> **Goal of the exercise**: Since only the text is wanted, print every entry below exactly and omit the images.

─── Data to process

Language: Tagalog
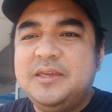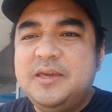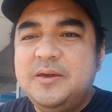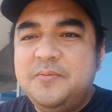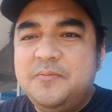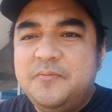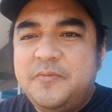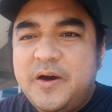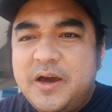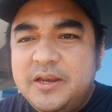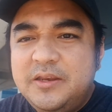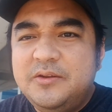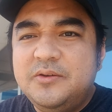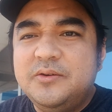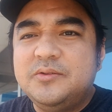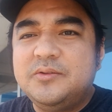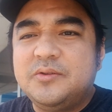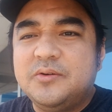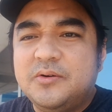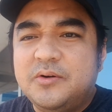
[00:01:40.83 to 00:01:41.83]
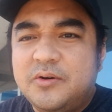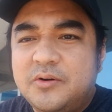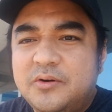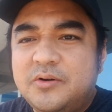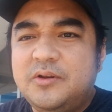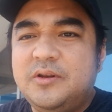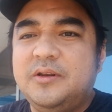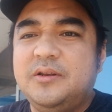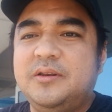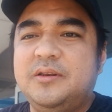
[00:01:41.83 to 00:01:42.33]
Give value to
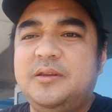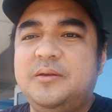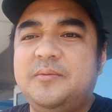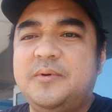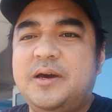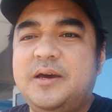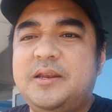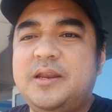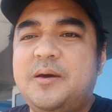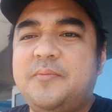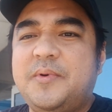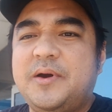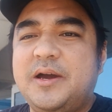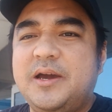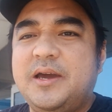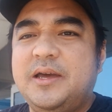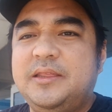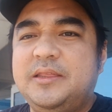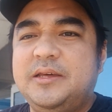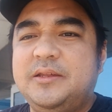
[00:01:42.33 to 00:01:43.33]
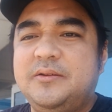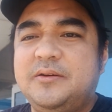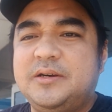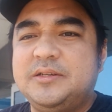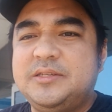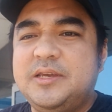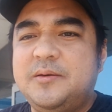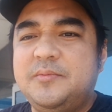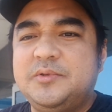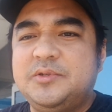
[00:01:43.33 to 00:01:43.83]
all, di ba? Napakaganda no?
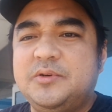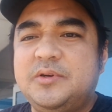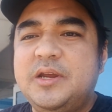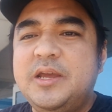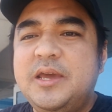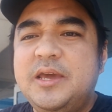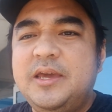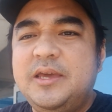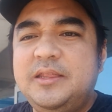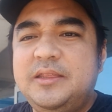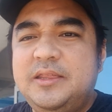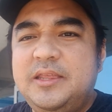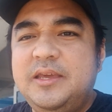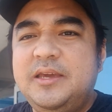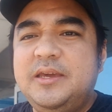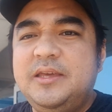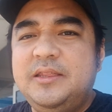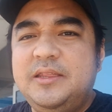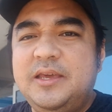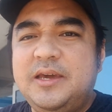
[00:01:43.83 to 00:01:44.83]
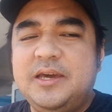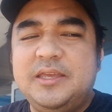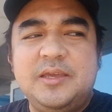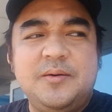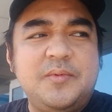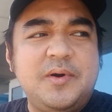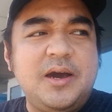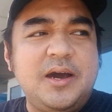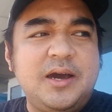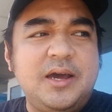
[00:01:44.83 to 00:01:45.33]
kasi I'm sure hindi hindi
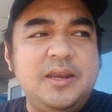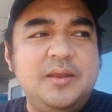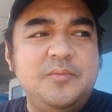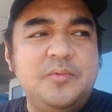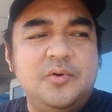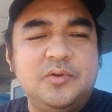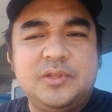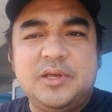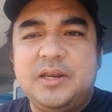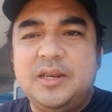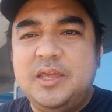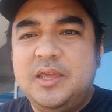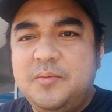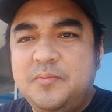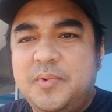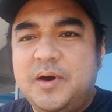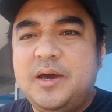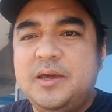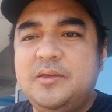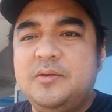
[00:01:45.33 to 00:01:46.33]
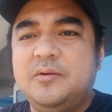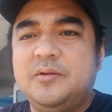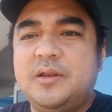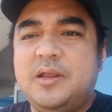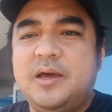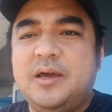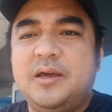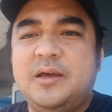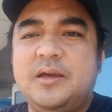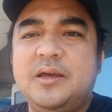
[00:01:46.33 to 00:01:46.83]
kanya makakalimutan. Iba yung
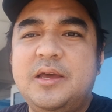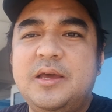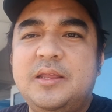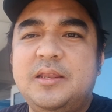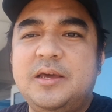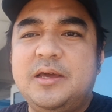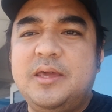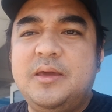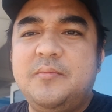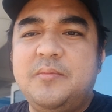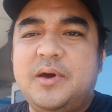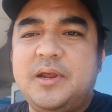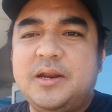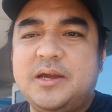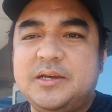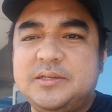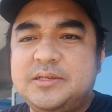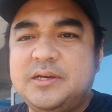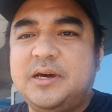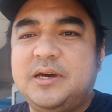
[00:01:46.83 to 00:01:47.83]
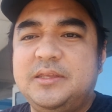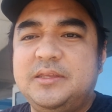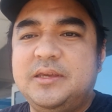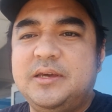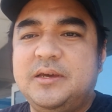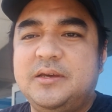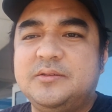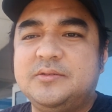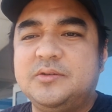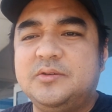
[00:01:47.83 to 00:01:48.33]
na, naging marka sa
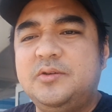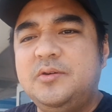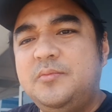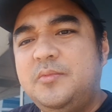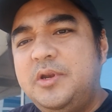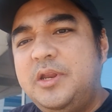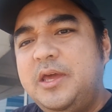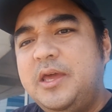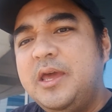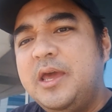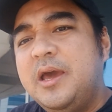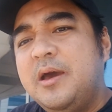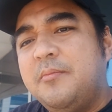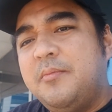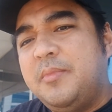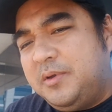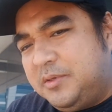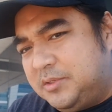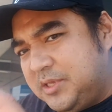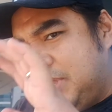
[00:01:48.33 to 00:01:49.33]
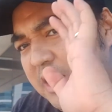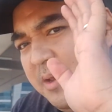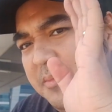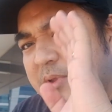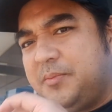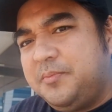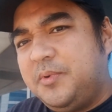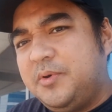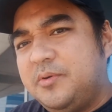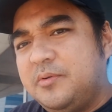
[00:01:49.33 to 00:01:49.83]
kanya. So yun muli,
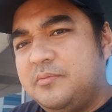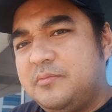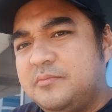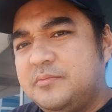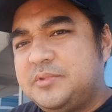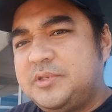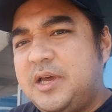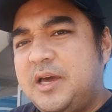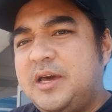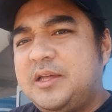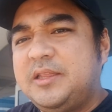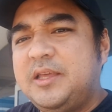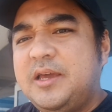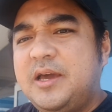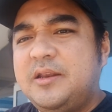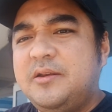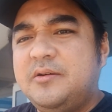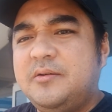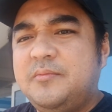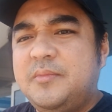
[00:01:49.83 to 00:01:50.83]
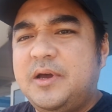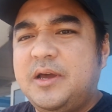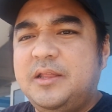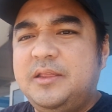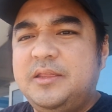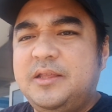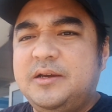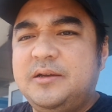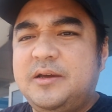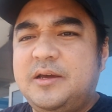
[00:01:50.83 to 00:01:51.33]
salamat po sa ating ano,
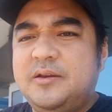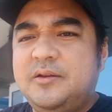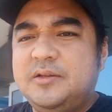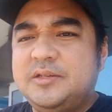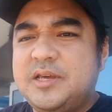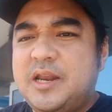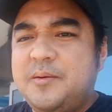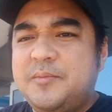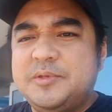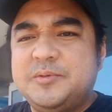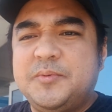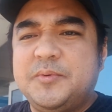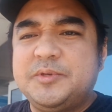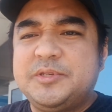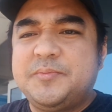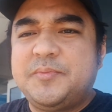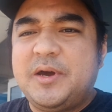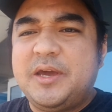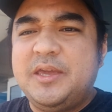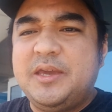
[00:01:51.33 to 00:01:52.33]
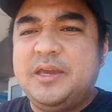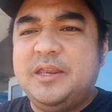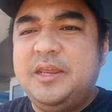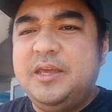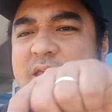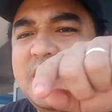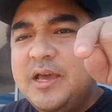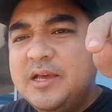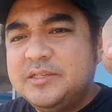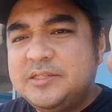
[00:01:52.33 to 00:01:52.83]
magandang ano, salamat po sa
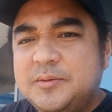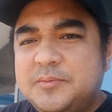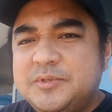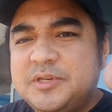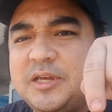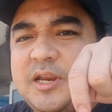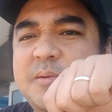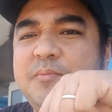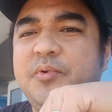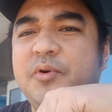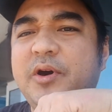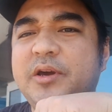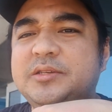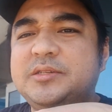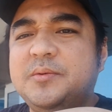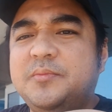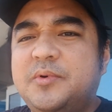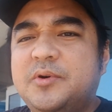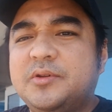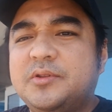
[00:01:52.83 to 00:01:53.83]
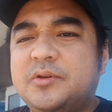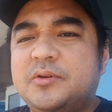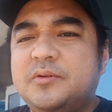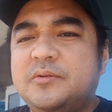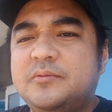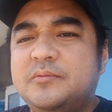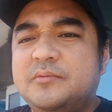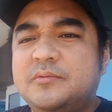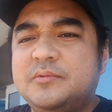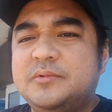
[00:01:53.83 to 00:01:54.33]
pakikinig. Subscribe po kayo sa button
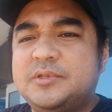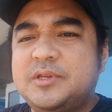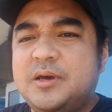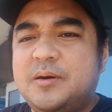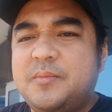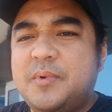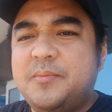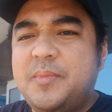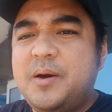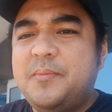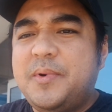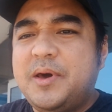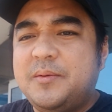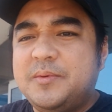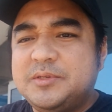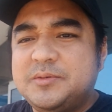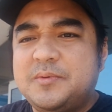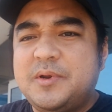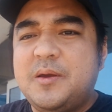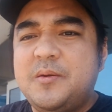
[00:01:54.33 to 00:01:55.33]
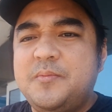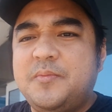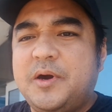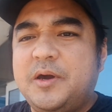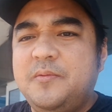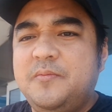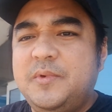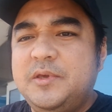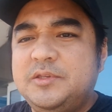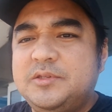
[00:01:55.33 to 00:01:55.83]
sa baba para mas marami
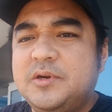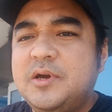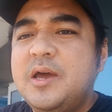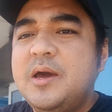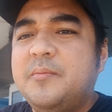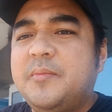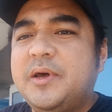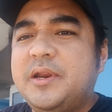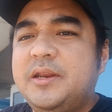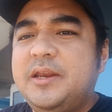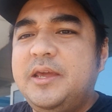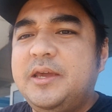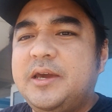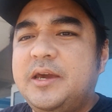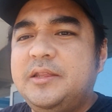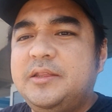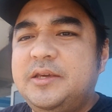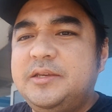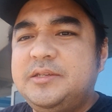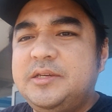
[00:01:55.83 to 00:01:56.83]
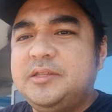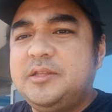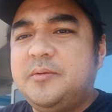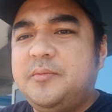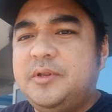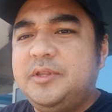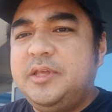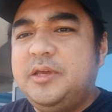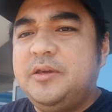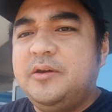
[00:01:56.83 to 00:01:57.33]
pa kayong video marinig kay DJ
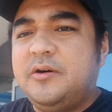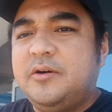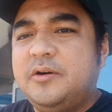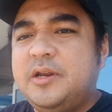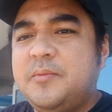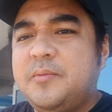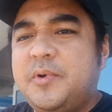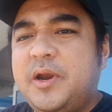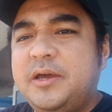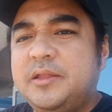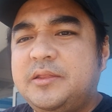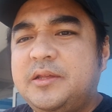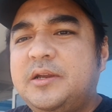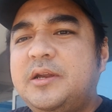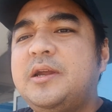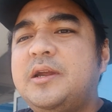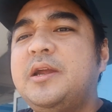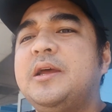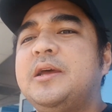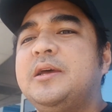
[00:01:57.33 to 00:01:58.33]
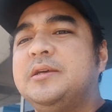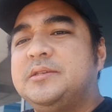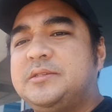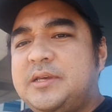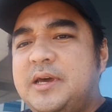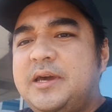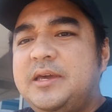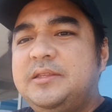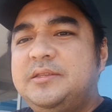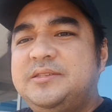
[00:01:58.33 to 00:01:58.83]
Double D on a Brighter
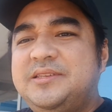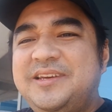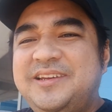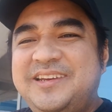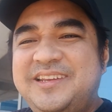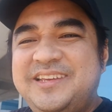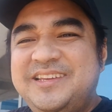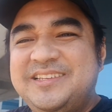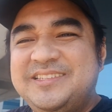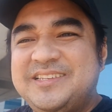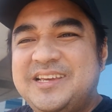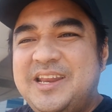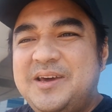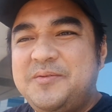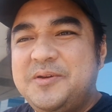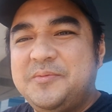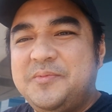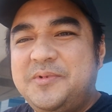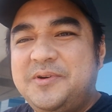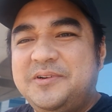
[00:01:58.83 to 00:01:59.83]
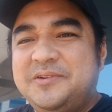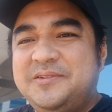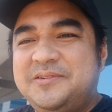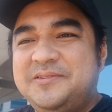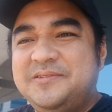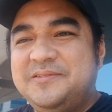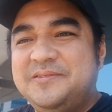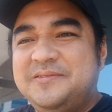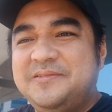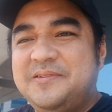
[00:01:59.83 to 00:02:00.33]
Side Series. Salamat
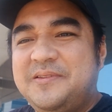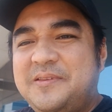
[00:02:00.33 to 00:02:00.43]
po!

──────

> **Exercise result**:
Language: Tagalog
[00:01:40.83 to 00:01:41.83]
[00:01:41.83 to 00:01:42.33]
Give value to
[00:01:42.33 to 00:01:43.33]
[00:01:43.33 to 00:01:43.83]
all, di ba? Napakaganda no?
[00:01:43.83 to 00:01:44.83]
[00:01:44.83 to 00:01:45.33]
kasi I'm sure hindi hindi
[00:01:45.33 to 00:01:46.33]
[00:01:46.33 to 00:01:46.83]
kanya makakalimutan. Iba yung
[00:01:46.83 to 00:01:47.83]
[00:01:47.83 to 00:01:48.33]
na, naging marka sa
[00:01:48.33 to 00:01:49.33]
[00:01:49.33 to 00:01:49.83]
kanya. So yun muli,
[00:01:49.83 to 00:01:50.83]
[00:01:50.83 to 00:01:51.33]
salamat po sa ating ano,
[00:01:51.33 to 00:01:52.33]
[00:01:52.33 to 00:01:52.83]
magandang ano, salamat po sa
[00:01:52.83 to 00:01:53.83]
[00:01:53.83 to 00:01:54.33]
pakikinig. Subscribe po kayo sa button
[00:01:54.33 to 00:01:55.33]
[00:01:55.33 to 00:01:55.83]
sa baba para mas marami
[00:01:55.83 to 00:01:56.83]
[00:01:56.83 to 00:01:57.33]
pa kayong video marinig kay DJ
[00:01:57.33 to 00:01:58.33]
[00:01:58.33 to 00:01:58.83]
Double D on a Brighter
[00:01:58.83 to 00:01:59.83]
[00:01:59.83 to 00:02:00.33]
Side Series. Salamat
[00:02:00.33 to 00:02:00.43]
po!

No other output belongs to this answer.